How do you spend time with someone when you don't know it's the last time? The disciples probably had normal conversations, asked ordinary questions, shared regular meals. They didn't treat every moment as precious because they didn't know the moments were ending. Only in retrospect would they wish they'd savored every word, noticed every detail, asked the questions that would soon become impossible to ask.
This is the human condition. We never know which conversation will be our last with someone we love. We assume there's always more time, always another opportunity, always a chance to say what needs saying. Then suddenly time runs out. Death comes unexpectedly. Relationships end abruptly. Opportunities close permanently. And we're left wishing we'd treated ordinary moments as the precious gifts they were.
Jesus knew his time was ending. He'd spent forty days preparing his disciples, proving his resurrection, teaching about the kingdom, and commissioning them for mission. He'd covered essential content, answered questions, appeared to hundreds of people. The preparation was complete. Tomorrow he would leave, returning to the Father to continue his work from heaven - interceding as high priest, preparing believers' place, reigning as cosmic Lord, sending the promised Spirit.
The ascension was necessary. Jesus's physical presence was limited to one location. His ascension made possible the Spirit's universal presence.
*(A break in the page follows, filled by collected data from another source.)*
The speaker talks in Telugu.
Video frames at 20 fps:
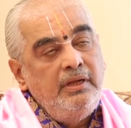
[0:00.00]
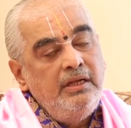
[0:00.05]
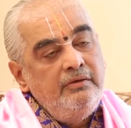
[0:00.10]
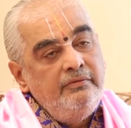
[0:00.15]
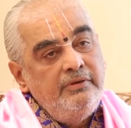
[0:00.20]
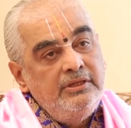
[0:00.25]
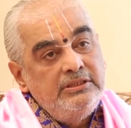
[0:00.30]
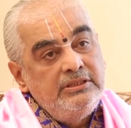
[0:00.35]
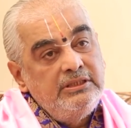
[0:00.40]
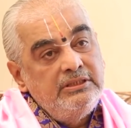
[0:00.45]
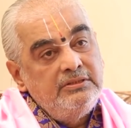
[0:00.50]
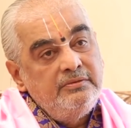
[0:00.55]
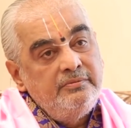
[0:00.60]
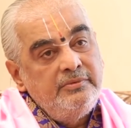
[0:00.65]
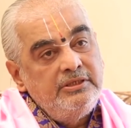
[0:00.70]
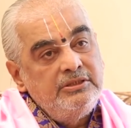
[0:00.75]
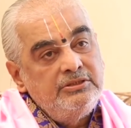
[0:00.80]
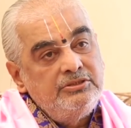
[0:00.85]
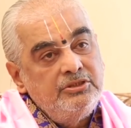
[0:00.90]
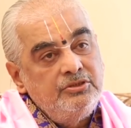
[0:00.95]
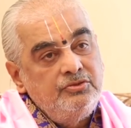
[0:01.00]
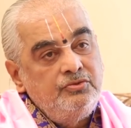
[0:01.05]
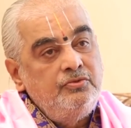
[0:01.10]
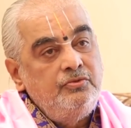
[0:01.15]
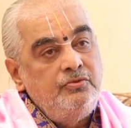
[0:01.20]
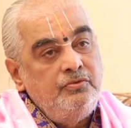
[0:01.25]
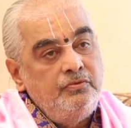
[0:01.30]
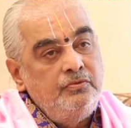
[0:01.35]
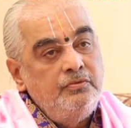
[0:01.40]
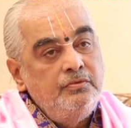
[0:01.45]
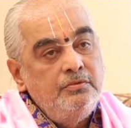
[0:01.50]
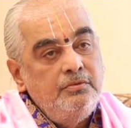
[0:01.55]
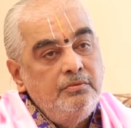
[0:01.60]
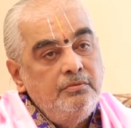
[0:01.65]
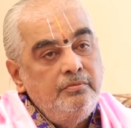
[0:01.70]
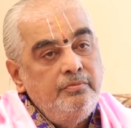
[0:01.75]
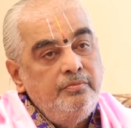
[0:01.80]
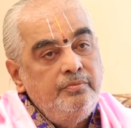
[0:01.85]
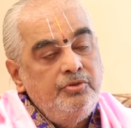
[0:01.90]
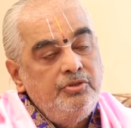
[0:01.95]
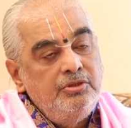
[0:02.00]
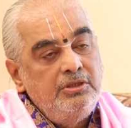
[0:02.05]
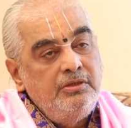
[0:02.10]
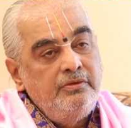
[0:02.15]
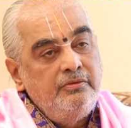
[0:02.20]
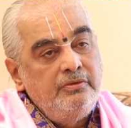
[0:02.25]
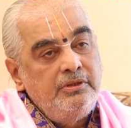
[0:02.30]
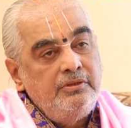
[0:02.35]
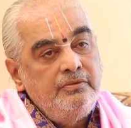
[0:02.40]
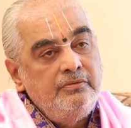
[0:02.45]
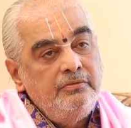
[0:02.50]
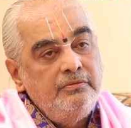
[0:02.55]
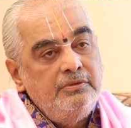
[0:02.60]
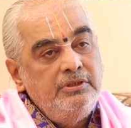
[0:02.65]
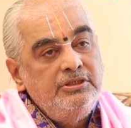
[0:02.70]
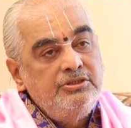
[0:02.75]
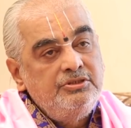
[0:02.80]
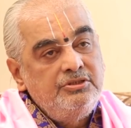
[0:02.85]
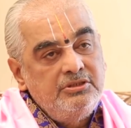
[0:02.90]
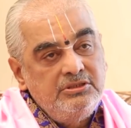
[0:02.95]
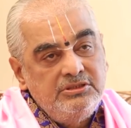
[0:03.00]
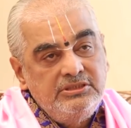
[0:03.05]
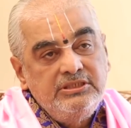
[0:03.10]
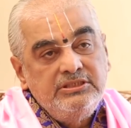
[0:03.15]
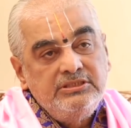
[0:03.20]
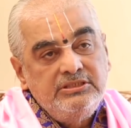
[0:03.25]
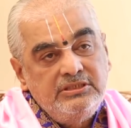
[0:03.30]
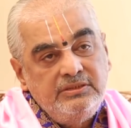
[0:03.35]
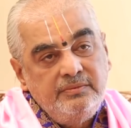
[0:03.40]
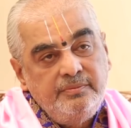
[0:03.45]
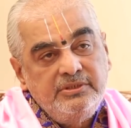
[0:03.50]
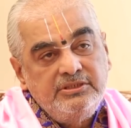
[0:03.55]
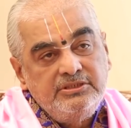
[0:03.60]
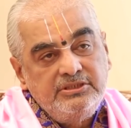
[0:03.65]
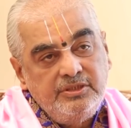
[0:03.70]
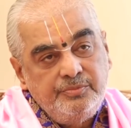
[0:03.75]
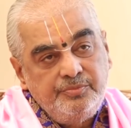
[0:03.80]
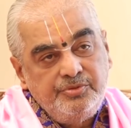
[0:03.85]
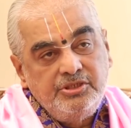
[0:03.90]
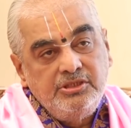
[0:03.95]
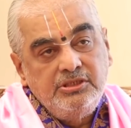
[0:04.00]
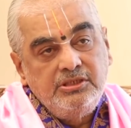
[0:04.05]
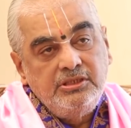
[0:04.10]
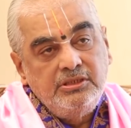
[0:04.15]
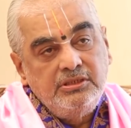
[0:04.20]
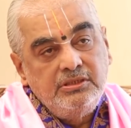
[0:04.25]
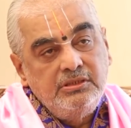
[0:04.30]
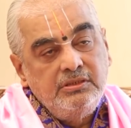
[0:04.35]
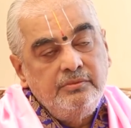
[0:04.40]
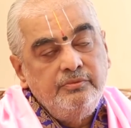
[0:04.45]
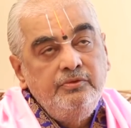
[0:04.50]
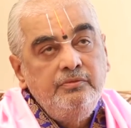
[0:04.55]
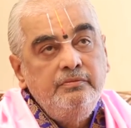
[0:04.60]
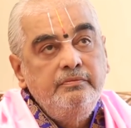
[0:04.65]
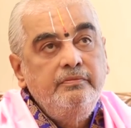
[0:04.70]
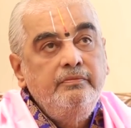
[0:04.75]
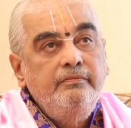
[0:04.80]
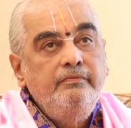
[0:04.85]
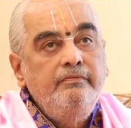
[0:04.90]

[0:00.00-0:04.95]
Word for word: మానవాతీతమైన శక్తులు పొందినవారు ఎక్స్ట్రా సెన్సరీ పర్సెప్షన్ అంటాము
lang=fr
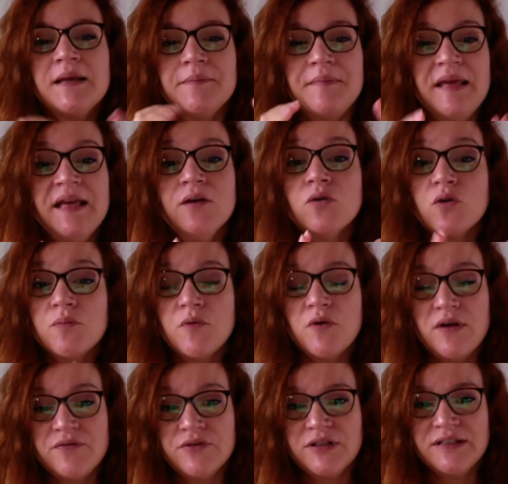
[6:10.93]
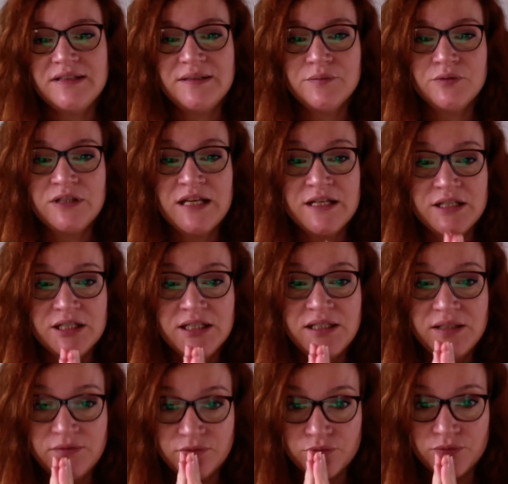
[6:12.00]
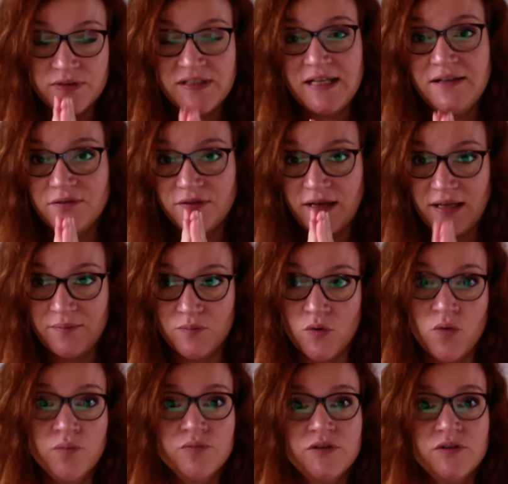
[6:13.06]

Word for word: Mais comment avoir des témoignages qui vous aident vraiment,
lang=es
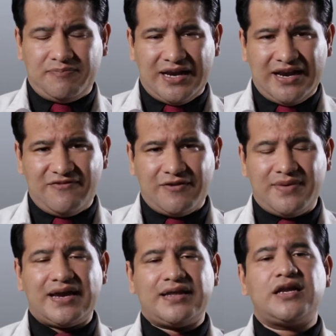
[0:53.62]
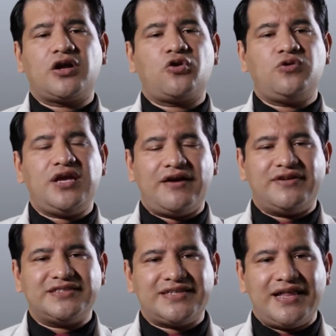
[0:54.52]
para la enfermedad renal crónica
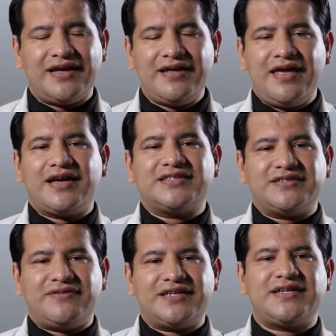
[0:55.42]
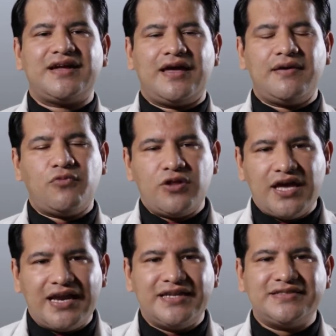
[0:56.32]
avanzada que se basan en
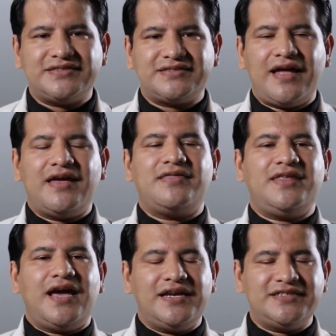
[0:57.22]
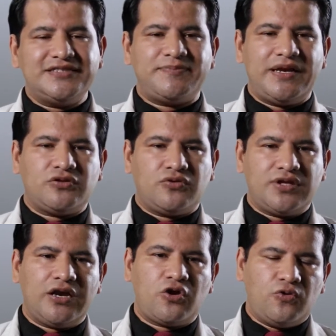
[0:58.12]
hemodiálisis, diálisis
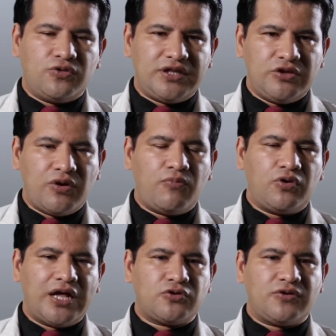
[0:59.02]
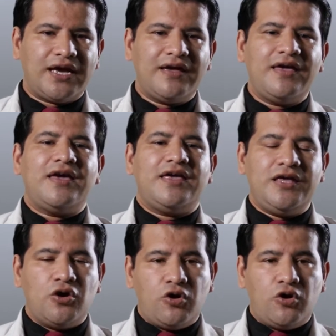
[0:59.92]
peritoneal continua ambulatoria y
Jesus explained this to his disciples: "It is for your good that I am going away. Unless I go away, the Advocate will not come to you; but if I go, I will send him to you" (John 16:7). The disciples couldn't see yet how Jesus leaving could be good. Physical presence felt more real than promised spiritual presence. But Jesus knew better.
Tonight, the eve of ascension, the disciples were between promise and fulfillment. Jesus had promised the Spirit would come "in a few days." But he hadn't told them he'd be leaving tomorrow. They had the promise but not the timeline, the assurance but not the specifics. This is where faith operates - trusting God's word when details remain unclear, believing promises when timing seems uncertain, hoping for what hasn't been seen yet.
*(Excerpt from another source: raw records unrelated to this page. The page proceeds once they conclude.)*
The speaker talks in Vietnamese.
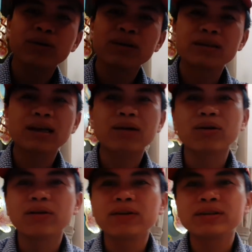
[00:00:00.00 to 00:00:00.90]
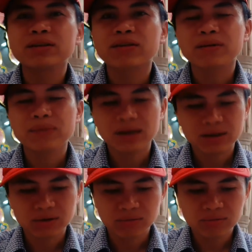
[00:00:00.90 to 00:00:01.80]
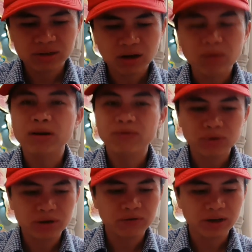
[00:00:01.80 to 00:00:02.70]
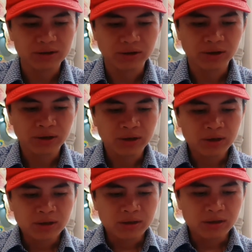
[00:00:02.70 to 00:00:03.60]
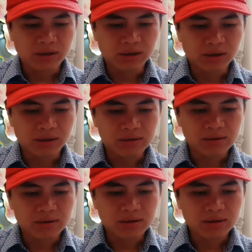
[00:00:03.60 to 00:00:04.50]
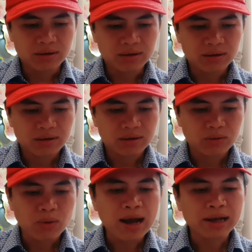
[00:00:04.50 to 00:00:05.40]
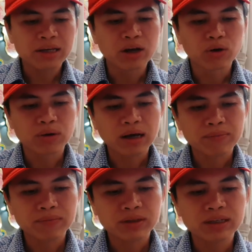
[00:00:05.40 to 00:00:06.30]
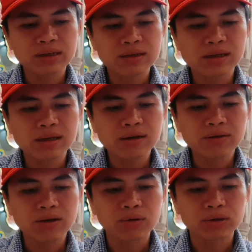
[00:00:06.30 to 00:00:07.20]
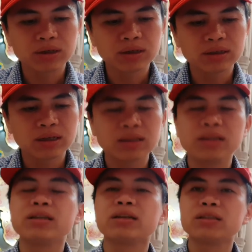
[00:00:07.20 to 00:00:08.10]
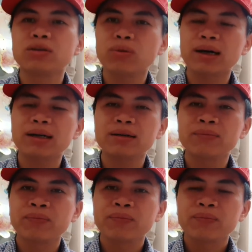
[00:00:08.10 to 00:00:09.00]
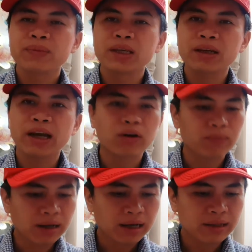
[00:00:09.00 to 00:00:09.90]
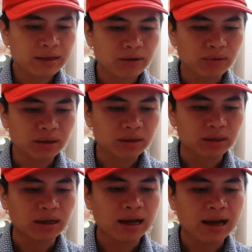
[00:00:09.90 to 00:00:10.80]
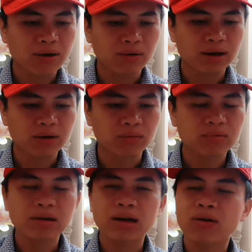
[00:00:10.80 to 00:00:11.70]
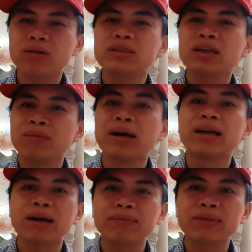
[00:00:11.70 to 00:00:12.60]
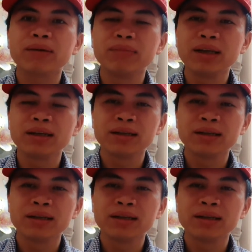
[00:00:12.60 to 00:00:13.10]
thì trao đổi với anh chị và các bạn cũng 6 7 phút như vậy rồi thì qua nhiều năm chinh chiến đầu tư trên thị trường chứng khoán đến ngày hôm nay thì cũng được tự hào là cũng đã có trên 10 năm thâm niên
Hebrews 11:1 defines faith: "Now faith is confidence in what we hope for and assurance about what we do not see." The disciples hoped the Spirit would come. They didn't see when or how yet. Faith meant continuing to trust even when questions remained unanswered. This is still how faith works. God gives promises without timelines, assurances without specifics, commands without complete explanations. We trust him anyway.
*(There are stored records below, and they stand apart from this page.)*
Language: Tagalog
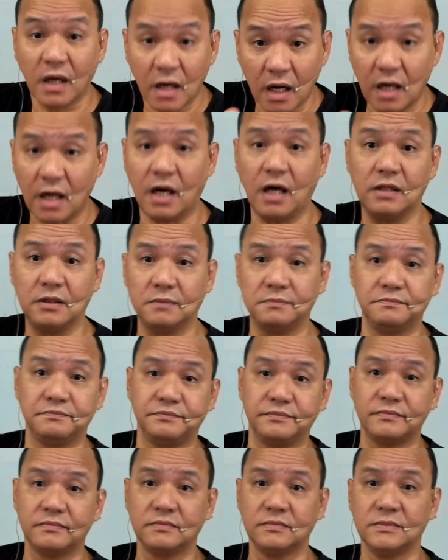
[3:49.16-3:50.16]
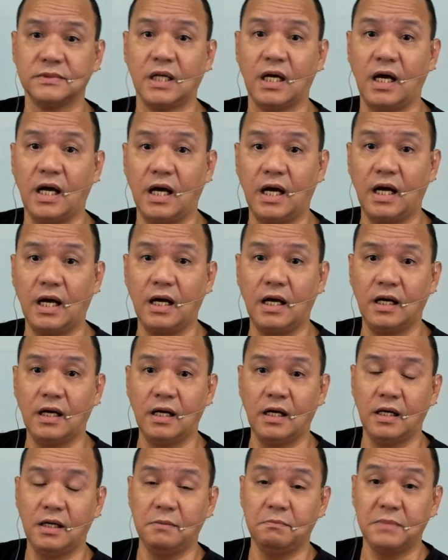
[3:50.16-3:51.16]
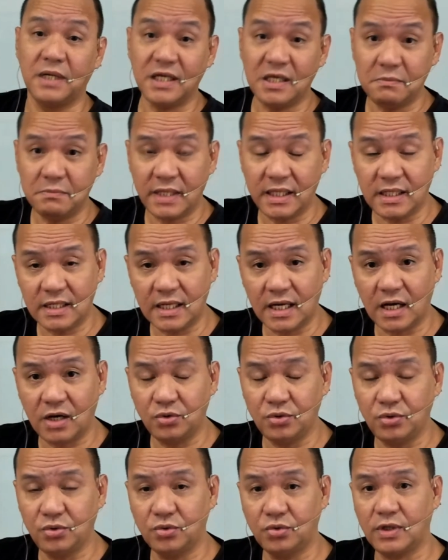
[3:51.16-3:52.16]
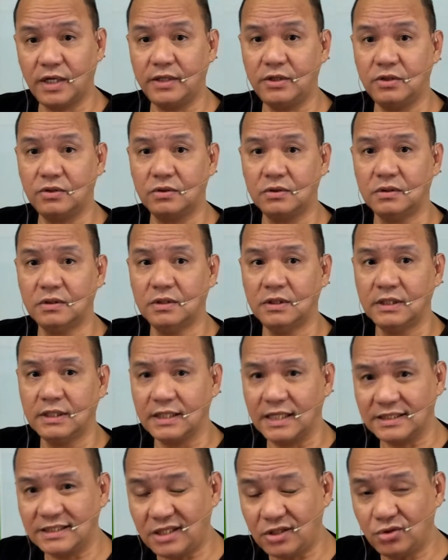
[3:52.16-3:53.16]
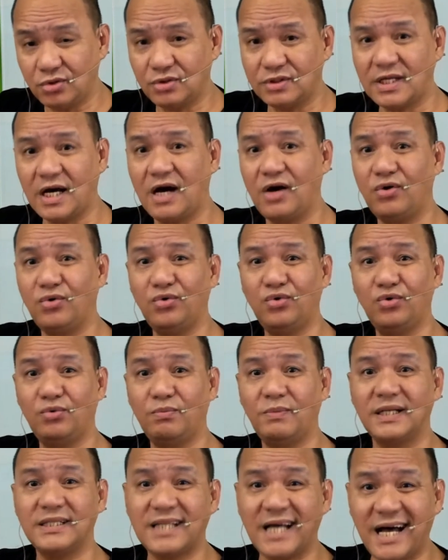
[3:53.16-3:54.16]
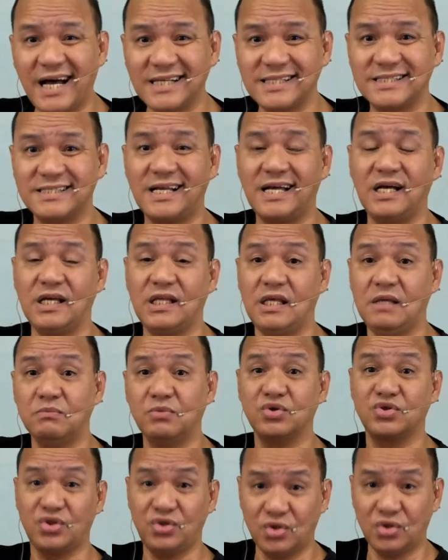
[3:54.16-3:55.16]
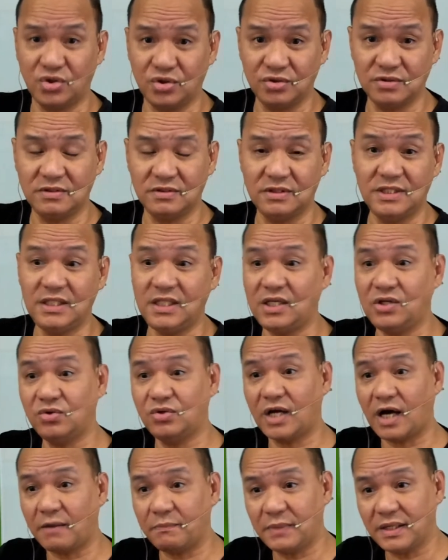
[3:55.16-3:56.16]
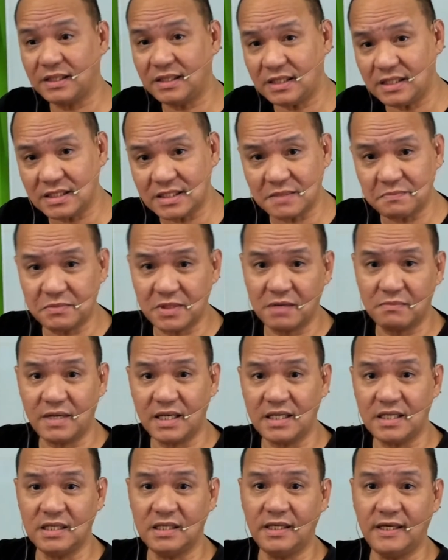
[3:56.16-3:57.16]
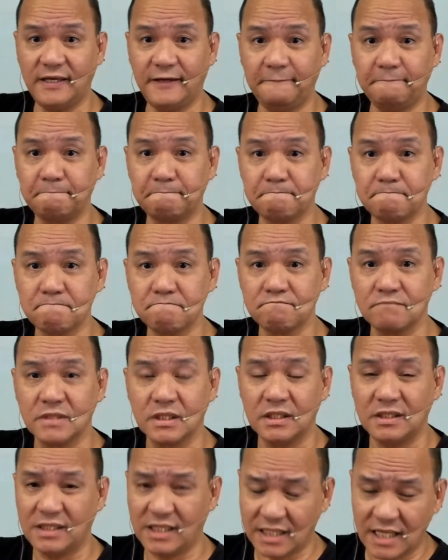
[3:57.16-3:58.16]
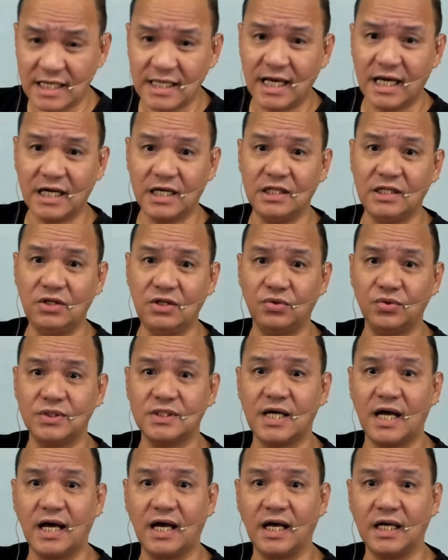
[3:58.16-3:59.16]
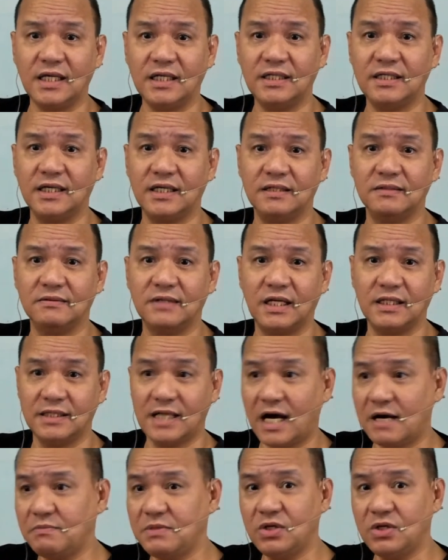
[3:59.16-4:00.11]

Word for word: calm. Ah, maging mahinahon ho kayo kasi yung tao hong mataas ang emosyon, hindi ho nakapag-iisip ng maigi. Nangyayari din ho sa akin yan. Ang dami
On the eve of ascension, what were the disciples feeling? Probably a complex mix. Gratitude that Jesus had risen - death didn't win. Confusion about what came next - would Jesus stay permanently or leave again? Anticipation of the promised Spirit - power was coming, though they didn't know when. Uncertainty about their mission - they'd been commissioned to reach the world but told to wait in one city. Faith and doubt, hope and uncertainty, obedience and confusion all coexisted.
This emotional complexity is normal for believers. You don't have to choose between faith and questions, between trust and uncertainty, between obedience and confusion. The disciples experienced all of these simultaneously. So will you. Faith doesn't eliminate questions. It trusts God despite them. Faith doesn't remove uncertainty. It obeys God through it. Faith doesn't resolve all confusion. It waits for God's clarity in his timing.
Tomorrow Jesus will ascend. The disciples will return to Jerusalem. They'll wait and pray for ten days. Then the Spirit will come at Pentecost, transforming them from confused followers into bold witnesses. But tonight, none of that has happened yet. Tonight is simply the eve - the space between what was and what will be, the transition from physical presence to spiritual empowerment, the final evening before everything changes.
You're probably in your own "eve" right now - the space between what was and what's coming, the transition from one chapter to the next, the final moments before everything changes. You don't know what tomorrow holds any more than the disciples knew Jesus would ascend. You have promises but not timelines, assurances but not specifics, commands but not complete explanations. Trust anyway. Wait faithfully. The next chapter begins tomorrow, whether you feel ready or not.